[Collected data]
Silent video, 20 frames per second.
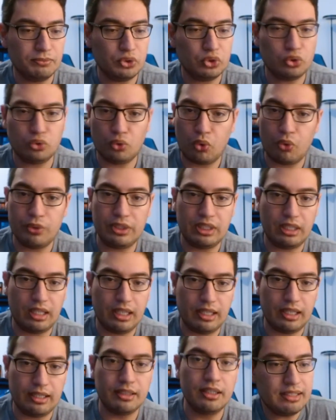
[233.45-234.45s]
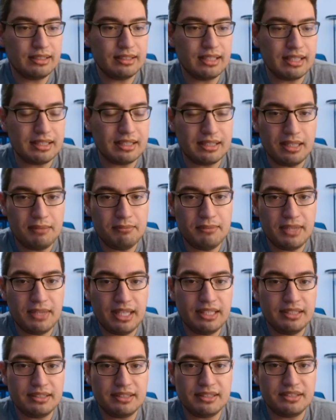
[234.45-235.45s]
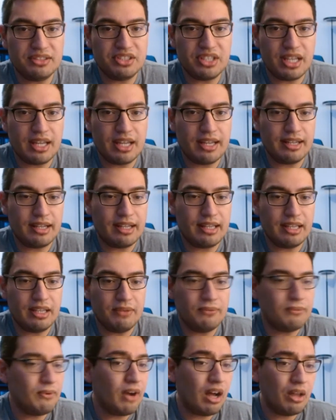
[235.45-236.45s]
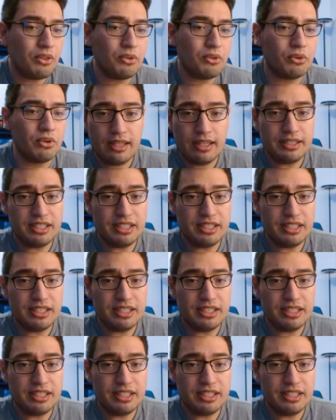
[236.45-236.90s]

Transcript: storyline, that they made Jet a father.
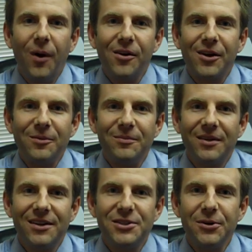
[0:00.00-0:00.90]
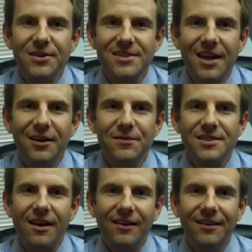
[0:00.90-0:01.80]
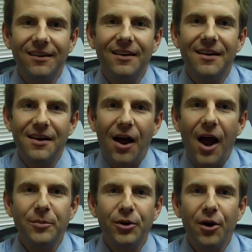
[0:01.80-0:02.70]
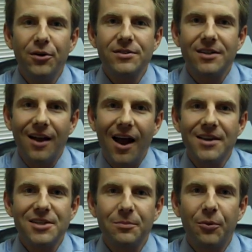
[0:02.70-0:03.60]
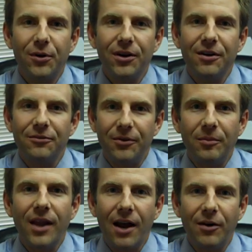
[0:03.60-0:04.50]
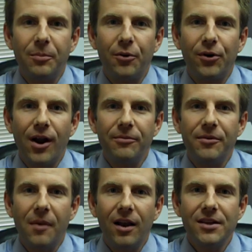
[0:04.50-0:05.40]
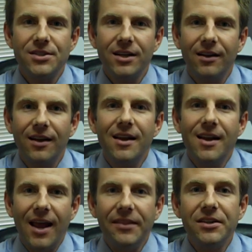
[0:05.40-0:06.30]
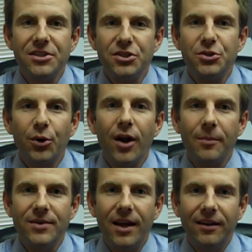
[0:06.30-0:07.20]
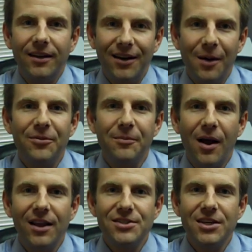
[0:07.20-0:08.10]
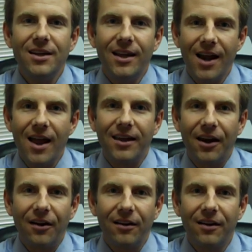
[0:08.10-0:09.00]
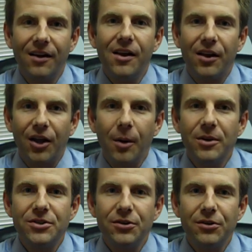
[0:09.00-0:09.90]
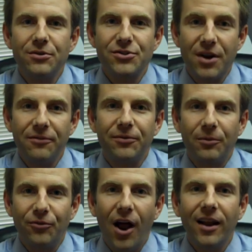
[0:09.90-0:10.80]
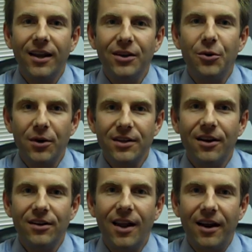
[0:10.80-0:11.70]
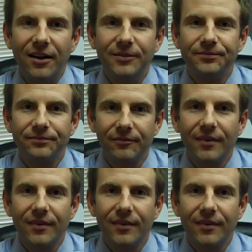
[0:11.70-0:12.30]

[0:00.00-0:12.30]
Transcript: Welcome to A State of Sight. I'm your host, Isaac Porter from Lowry Porter Ophthalmology, and this is your update in ophthalmology and eye care, coming to you straight from Raleigh, North Carolina.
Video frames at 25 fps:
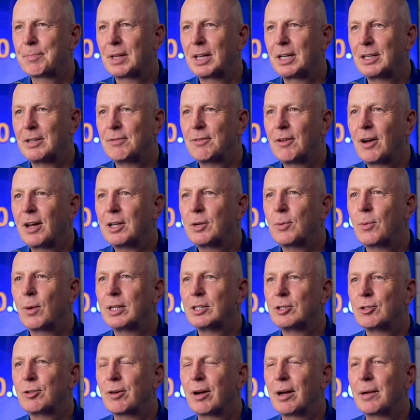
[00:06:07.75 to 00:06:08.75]
Can you find a
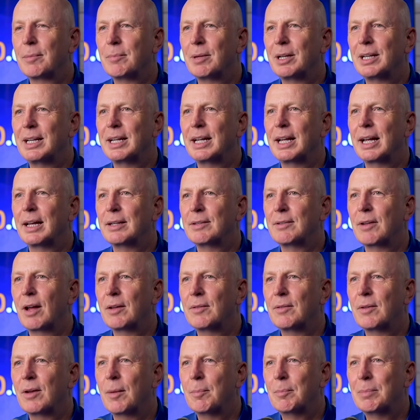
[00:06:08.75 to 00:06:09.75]
way to create meaning
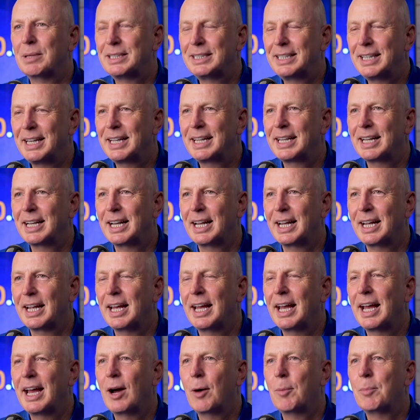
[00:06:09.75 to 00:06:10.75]
and particularly
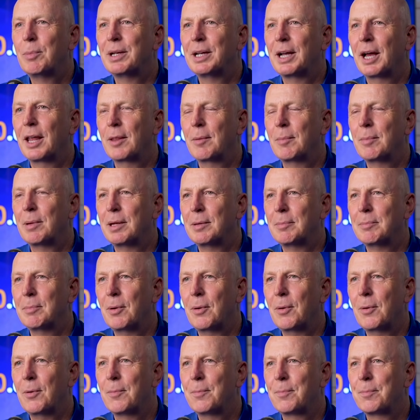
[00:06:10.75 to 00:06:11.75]
helping other
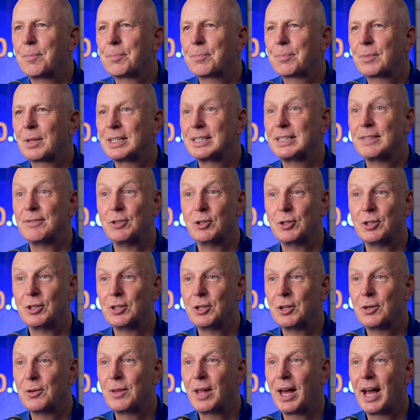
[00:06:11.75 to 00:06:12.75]
people? Because if you
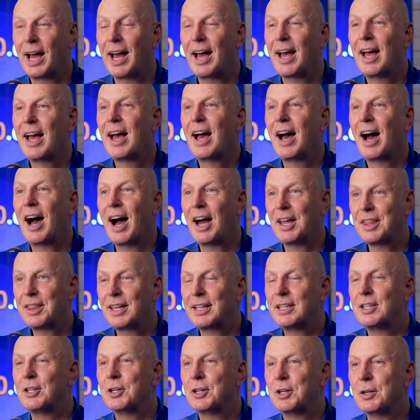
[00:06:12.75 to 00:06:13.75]
can do that, I
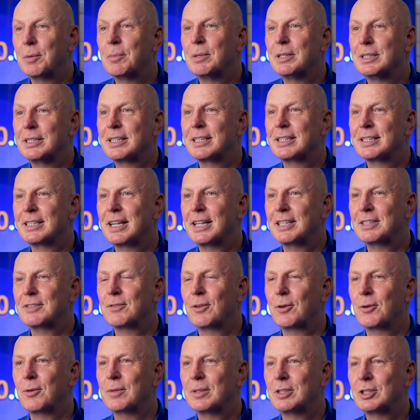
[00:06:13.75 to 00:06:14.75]
think you're going to be
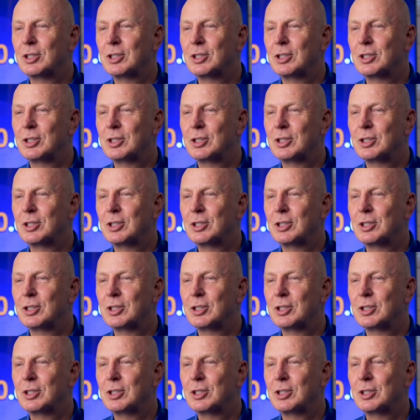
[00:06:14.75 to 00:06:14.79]
successful.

## What you are asked to do
In the copy, no picture may appear; the records themselves must be output exactly.

## Task output
Silent video, 20 frames per second.
[233.45-234.45s]
[234.45-235.45s]
[235.45-236.45s]
[236.45-236.90s]

Transcript: storyline, that they made Jet a father.
[0:00.00-0:00.90]
[0:00.90-0:01.80]
[0:01.80-0:02.70]
[0:02.70-0:03.60]
[0:03.60-0:04.50]
[0:04.50-0:05.40]
[0:05.40-0:06.30]
[0:06.30-0:07.20]
[0:07.20-0:08.10]
[0:08.10-0:09.00]
[0:09.00-0:09.90]
[0:09.90-0:10.80]
[0:10.80-0:11.70]
[0:11.70-0:12.30]

[0:00.00-0:12.30]
Transcript: Welcome to A State of Sight. I'm your host, Isaac Porter from Lowry Porter Ophthalmology, and this is your update in ophthalmology and eye care, coming to you straight from Raleigh, North Carolina.
Video frames at 25 fps:
[00:06:07.75 to 00:06:08.75]
Can you find a
[00:06:08.75 to 00:06:09.75]
way to create meaning
[00:06:09.75 to 00:06:10.75]
and particularly
[00:06:10.75 to 00:06:11.75]
helping other
[00:06:11.75 to 00:06:12.75]
people? Because if you
[00:06:12.75 to 00:06:13.75]
can do that, I
[00:06:13.75 to 00:06:14.75]
think you're going to be
[00:06:14.75 to 00:06:14.79]
successful.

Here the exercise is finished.